OK, here's what I'm afraid of: I'm afraid that reality as we experience it is real, and that there is no possibility of redemption. By redemption I don't mean that a god is judging us, I mean that there's no better way for a cosmos to work that we can ever get to. In microcosm, this means that I won't solve the central problems of my life before I die. But I really care more about the big picture. Maybe because I know that in some sense the 'big picture' is my picture.
I don't believe that the Buddhist 'Path' or 'Way' is a solution. I'd go so far as to say I know its not. I know there's an awful lot that I don't know, and that an awful lot is possible that appears impossible from our current standpoint. So that offers a lot of room for hope. But I fear that the same logical imperatives that make our world the way it is are not ultimately answered by all that, and in a fundamental way things are 'this way' everywhere.
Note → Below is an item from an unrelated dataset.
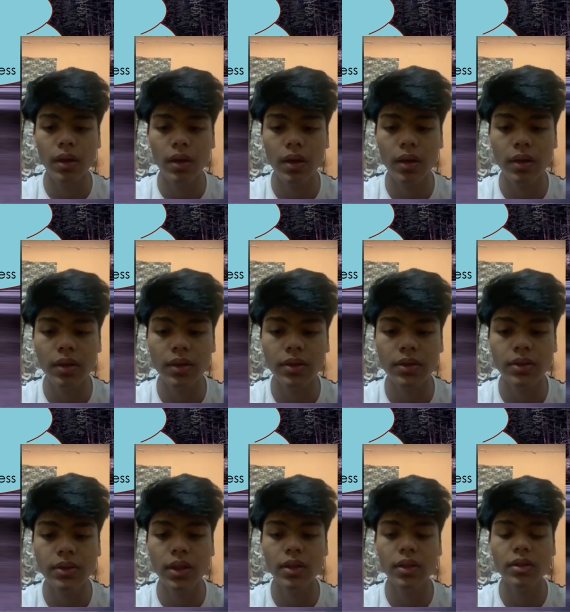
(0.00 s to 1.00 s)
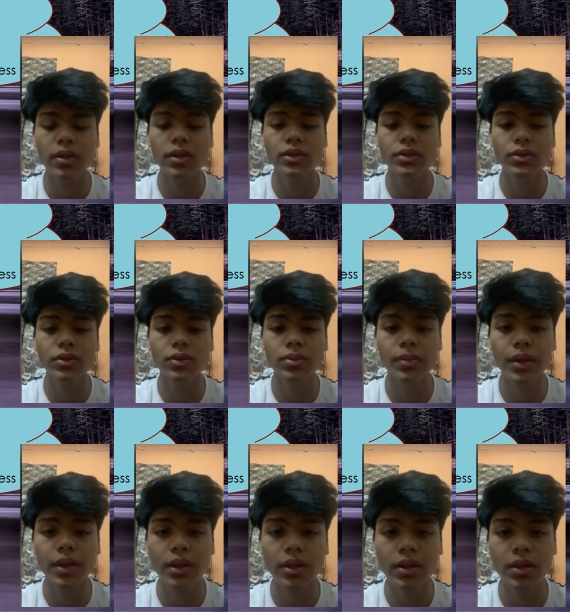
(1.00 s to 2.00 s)
the strategies to
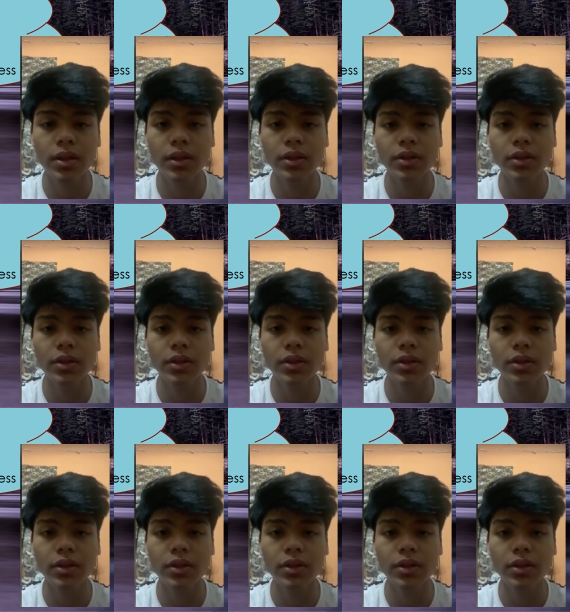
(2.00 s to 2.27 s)
manage the issues.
Most people have no fucking idea the suffering that goes on at a modern farm, for example. I don't mean to be offensive, and in a way what I just said isn't true. People do have an idea, but keep a distance from it inside themselves because they don't know what to do about it, they can't do anything about it. And a lot of people know a lot better than me. But I can't keep away from it, its with me every moment, not because I'm thinking about it, but because I feel it. And I'm not projecting something onto it, misinterpreting it. Yes I am misinterpreting, but not like how natural-order-apologists imagine that I am. Can you feel even a tiny glimmer of my vast surging reservoir of hatred? Its not hatred, its pain, alive. My pain, but also everyone's pain. And none of our stupid little toy philosophies are making the pain go away, they're mostly just drugging parts of the body so that those parts can blissfully ignore other parts. And the ignorance leads to behavior that makes the pain in the other parts worse.
The most optimistic vision that I currently have is that our apparently vast hell-hole of a cosmos is a tiny projection of an even vaster cosmos. Elsewhere all is joyful, and every time a being begins to think about making a mistake that might erode that beauty, they feel it as a mistake in their heart and they correct. Our world is a projection of that thought experiment, its a kind of moral derivative calculation that tells everyone 'else' which direction is 'up'. I can accept that, even if there's no way out for 'us'. Because its all 'us', I don't have to be conscious of the other aspects of it to understand and accept that. (At least two people on this forum have contributed to my view of this, so thanks for that.)
But still a part of me says its not OK, that the enlightened views are all rationalizations, that this shit needs to change. Even though the fact that it was this way to start with seems to suggest to me that it can't.
I guess other people are afraid of the same thing as me. Otherwise why would otherwise intelligent people make up implausible stories about attaining everlasting life through the sacrifice of God's son or whatever, and somehow manage to believe them. Maybe they're even more afraid of me, and my lack of fear is what gives me the luxury of being able to reject their gods without being paralyzed by despair. Or maybe my stance has as much to do with a lack of common sense.
I need to feel, I need to go diving into that lake, it is essential to me. As for everyone I guess. Yet when I go there I feel all that fear, all that misery inside of all of us, and I'm not willing to lie about it. I think this is part of the reason for some of the major problems in my life - fate will not let me forget about the more general realities that affect all people, and which are manifest in my problems also. If I can learn what I need to learn and do what I need to do, then maybe the problems will change into other conditions less problematic. Or maybe the problems in my life won't stop no matter what I do, nature will keep crying up pieces of its broken heart forever, inconsolable.
Anyway, thanks again for your thoughts.
Don't take what I said too seriously, except for where it may help you.